Le festival Raconte-Arts, organisé chaque année en Kabylie, joue un rôle clé dans la préservation du patrimoine culturel amazigh. En impliquant les communautés locales et en valorisant les traditions ancestrales, il se heurte toutefois à des défis importants pour assurer sa pérennité.
Un espace de préservation et de transmission culturelle
L’un des objectifs fondamentaux du "Raconte-Arts" est la préservation du riche patrimoine culturel kabyle et, plus largement, amazigh. En accueillant des artistes venus de toute l’Algérie et d’ailleurs, ce festival contribue à faire connaître les traditions locales, qu’il s’agisse des chants, des danses, des contes ou de l’artisanat. Les participants ont ainsi l'occasion de redécouvrir des éléments de leur patrimoine qu'ils auraient pu négliger ou oublier.Chaque édition du festival met un point d'honneur à intégrer des aspects de la vie quotidienne kabyle dans ses activités. Les arts ancestraux tels que la poterie, le tissage, ou encore les techniques agricoles traditionnelles sont régulièrement mis en lumière à travers des ateliers et des expositions.
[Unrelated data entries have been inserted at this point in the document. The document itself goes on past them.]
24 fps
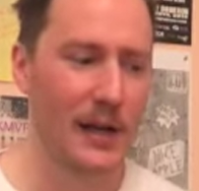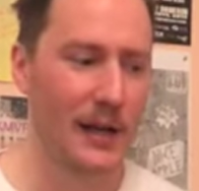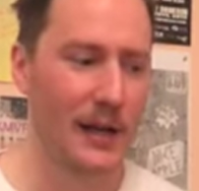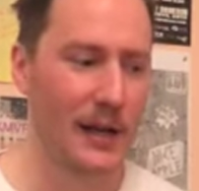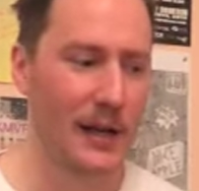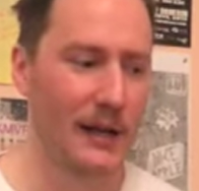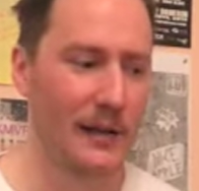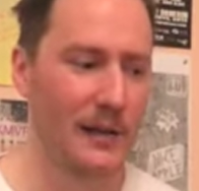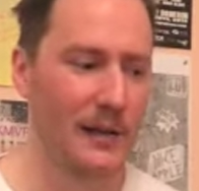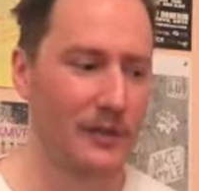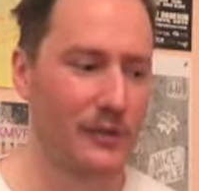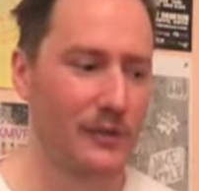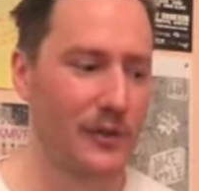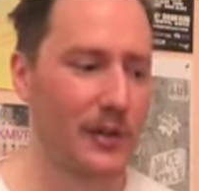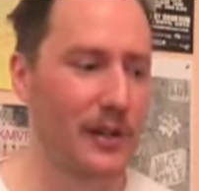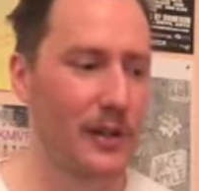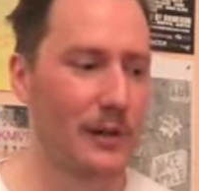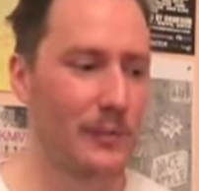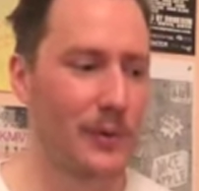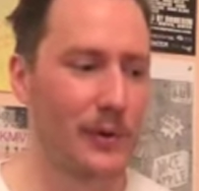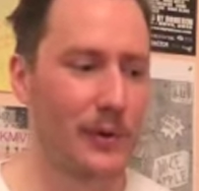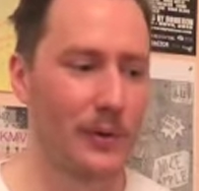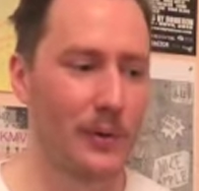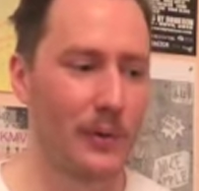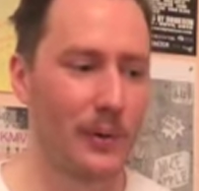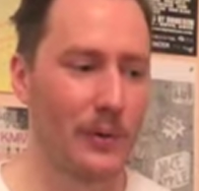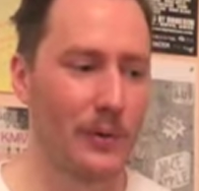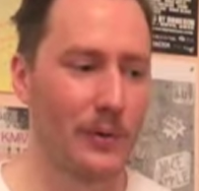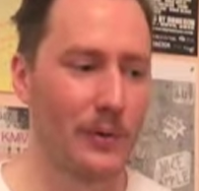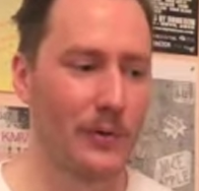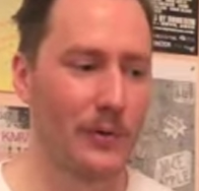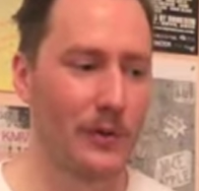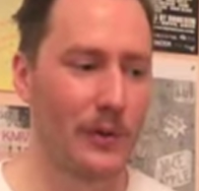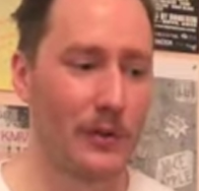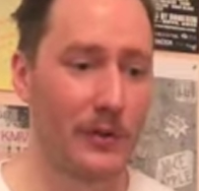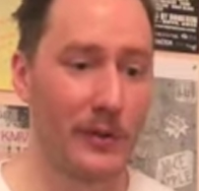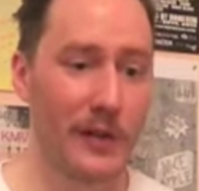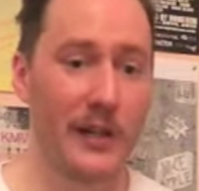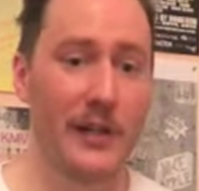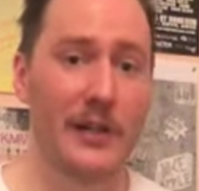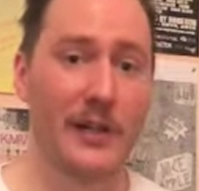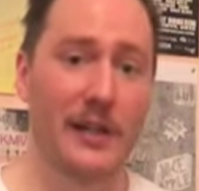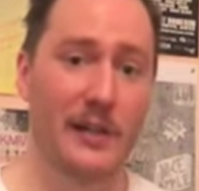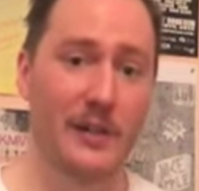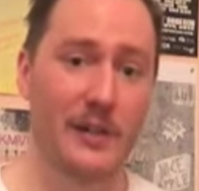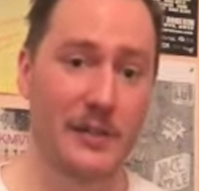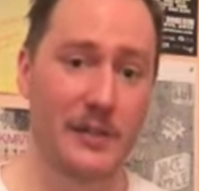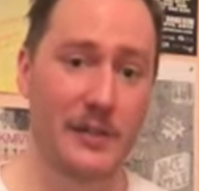and develop your own
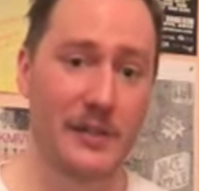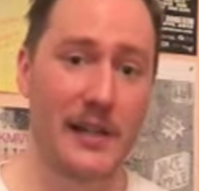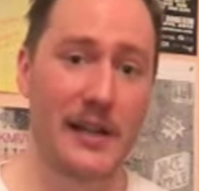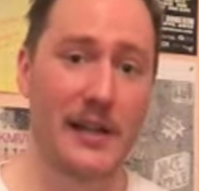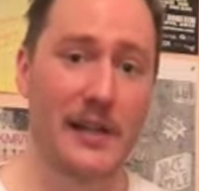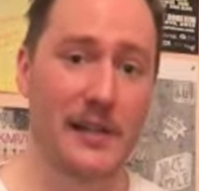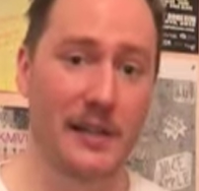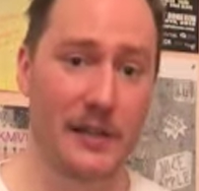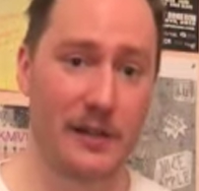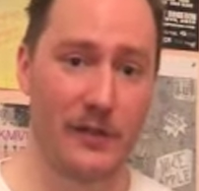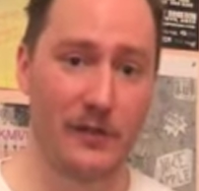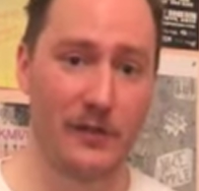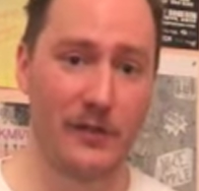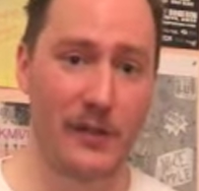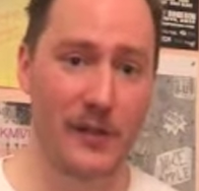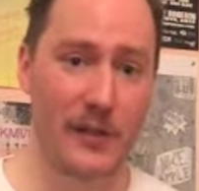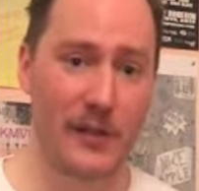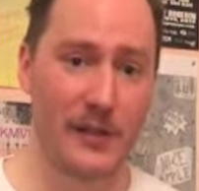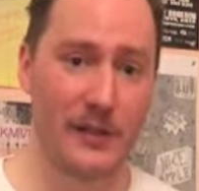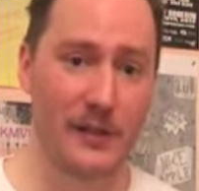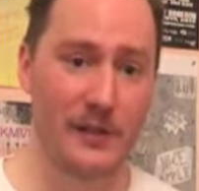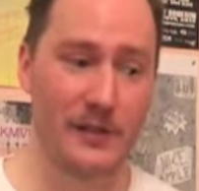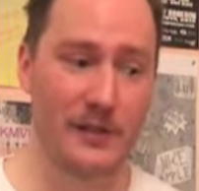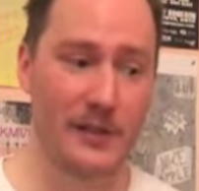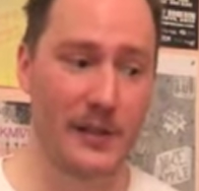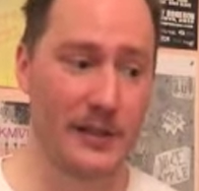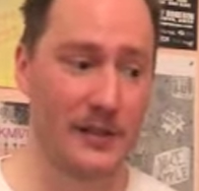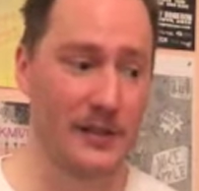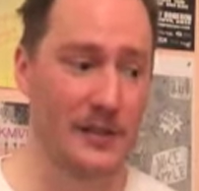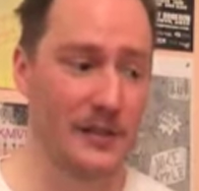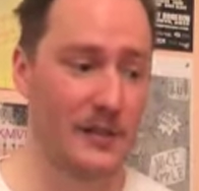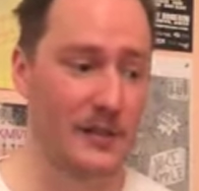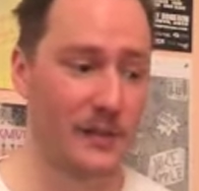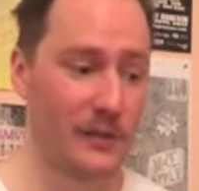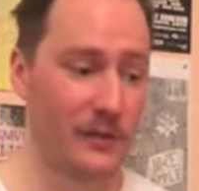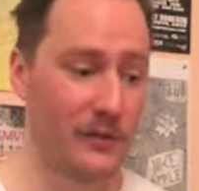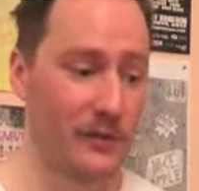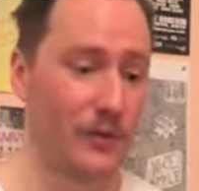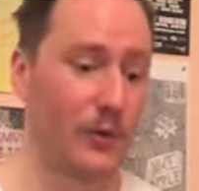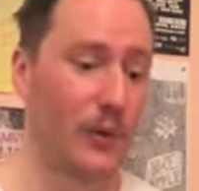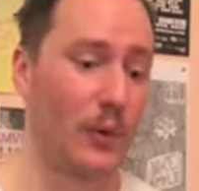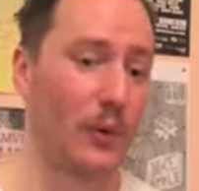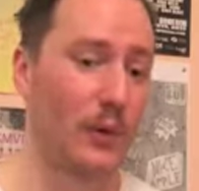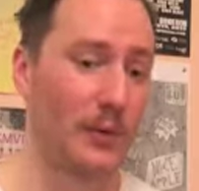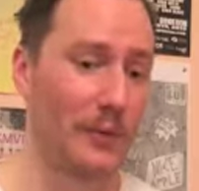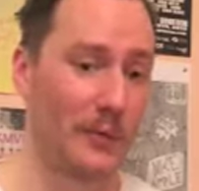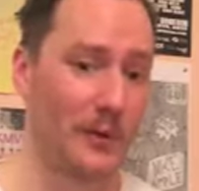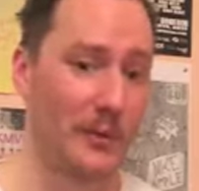unique understanding of things that's
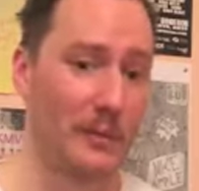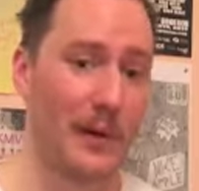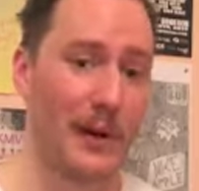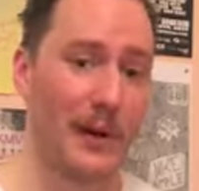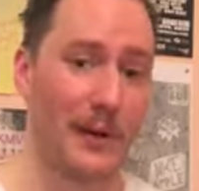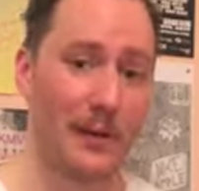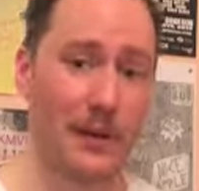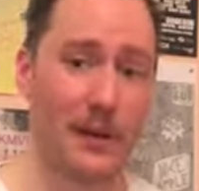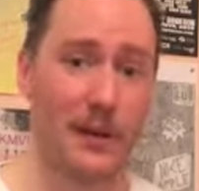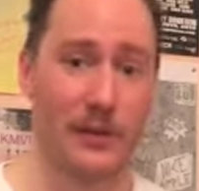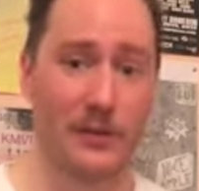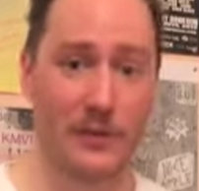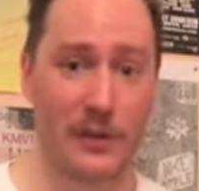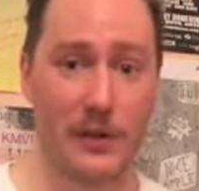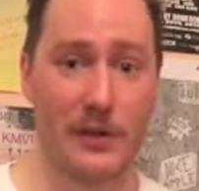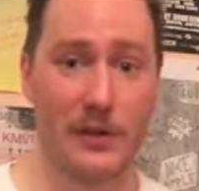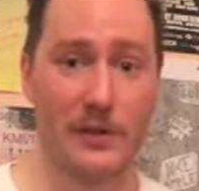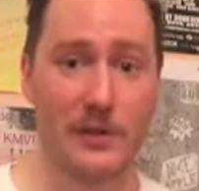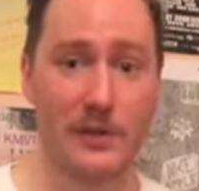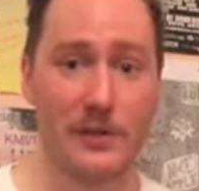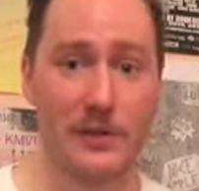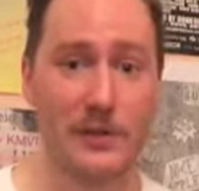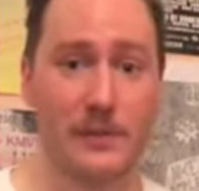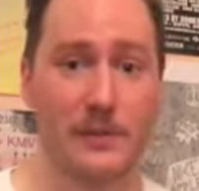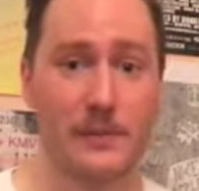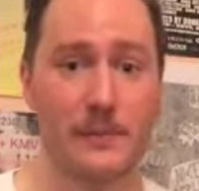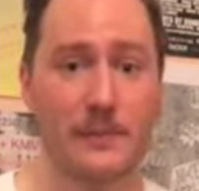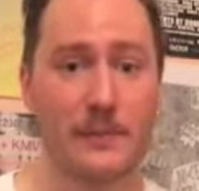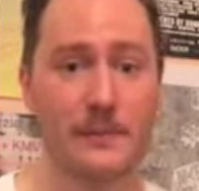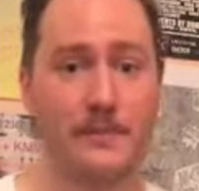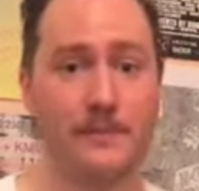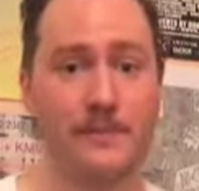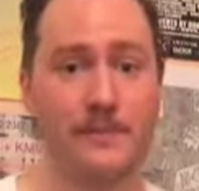informed by a lot of others.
« Le festival "Raconte-Arts" a dès le départ fait le choix de s'engager dans la préservation du patrimoine algérien en général et kabyle en particulier. », déclare Hacène Metref, un des trois fondateurs et directeur actuel du festival. « Ce n'est pas pour rien non plus que nous avons choisi Tajmaat - lieu de rencontre et de délibération des habitants - dans les villages, lieu symbolique et emblématique, pour en faire un lieu central dans notre festival : un espace de débat sur des questions sociétales et culturelles, comme jadis il fut un lieu de délibération sociale et politique. », ajoute-t-il.
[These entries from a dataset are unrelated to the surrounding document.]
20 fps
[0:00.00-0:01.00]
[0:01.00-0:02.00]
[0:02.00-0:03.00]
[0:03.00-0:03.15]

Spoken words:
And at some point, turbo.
En plus de favoriser la transmission de savoir-faire parfois en voie de disparition, le festival permet de sensibiliser les nouvelles générations à l'importance de leur héritage culturel. Le village hôte devient ainsi une scène à ciel ouvert, où tradition et modernité se rencontrent, rappelant que le patrimoine est vivant et en constante évolution.
« Il faut savoir que en 2004 déjà, lors de la première édition, tout était centré autour de la performance-installation de Denis Martinez intitulée “La fenêtre du vent”. Cette expérience est inspirée de la tradition taq ubehri (La fenêtre du vent) pratiquée par les femmes kabyles pour appeler les absents ou les exilés. », déclare M. Metref.
Un modèle de développement culturel communautaire
Ce qui distingue particulièrement le "Raconte-Arts" est son caractère communautaire. Il repose sur l’implication active des habitants du village hôte, qui jouent un rôle crucial dans la réussite de l'événement. Ils accueillent les artistes, ouvrent leurs maisons aux visiteurs et participent aux différentes activités proposées. Ce lien entre le festival et la communauté locale permet de renforcer les liens sociaux et de raviver le sentiment d’appartenance à une culture partagée. Pour Hacène Metref, « le festival "Raconte-Arts" lui-même est construit sur la base des valeurs anciennes de solidarité et d'hospitalité, puisque les organisateurs sont tous bénévoles et les participants accueillis gracieusement. »De plus, le "Raconte-Arts" participe indirectement à la revitalisation de villages parfois délaissés ou marginalisés, en attirant des visiteurs et en créant une dynamique économique locale pendant la durée du festival. L’événement apporte une visibilité accrue aux villages de Kabylie, souvent absents des circuits touristiques classiques, et contribue ainsi à leur développement durable tout en mettant en valeur leur patrimoine architectural et naturel. « Le marché de l'artisanat permet la sauvegarde de notre patrimoine parce que la commercialisation des produits artisanaux et du terroir permet aux petits artisans de survivre et de pérenniser les savoir-faire anciens. », déclare M. Metref.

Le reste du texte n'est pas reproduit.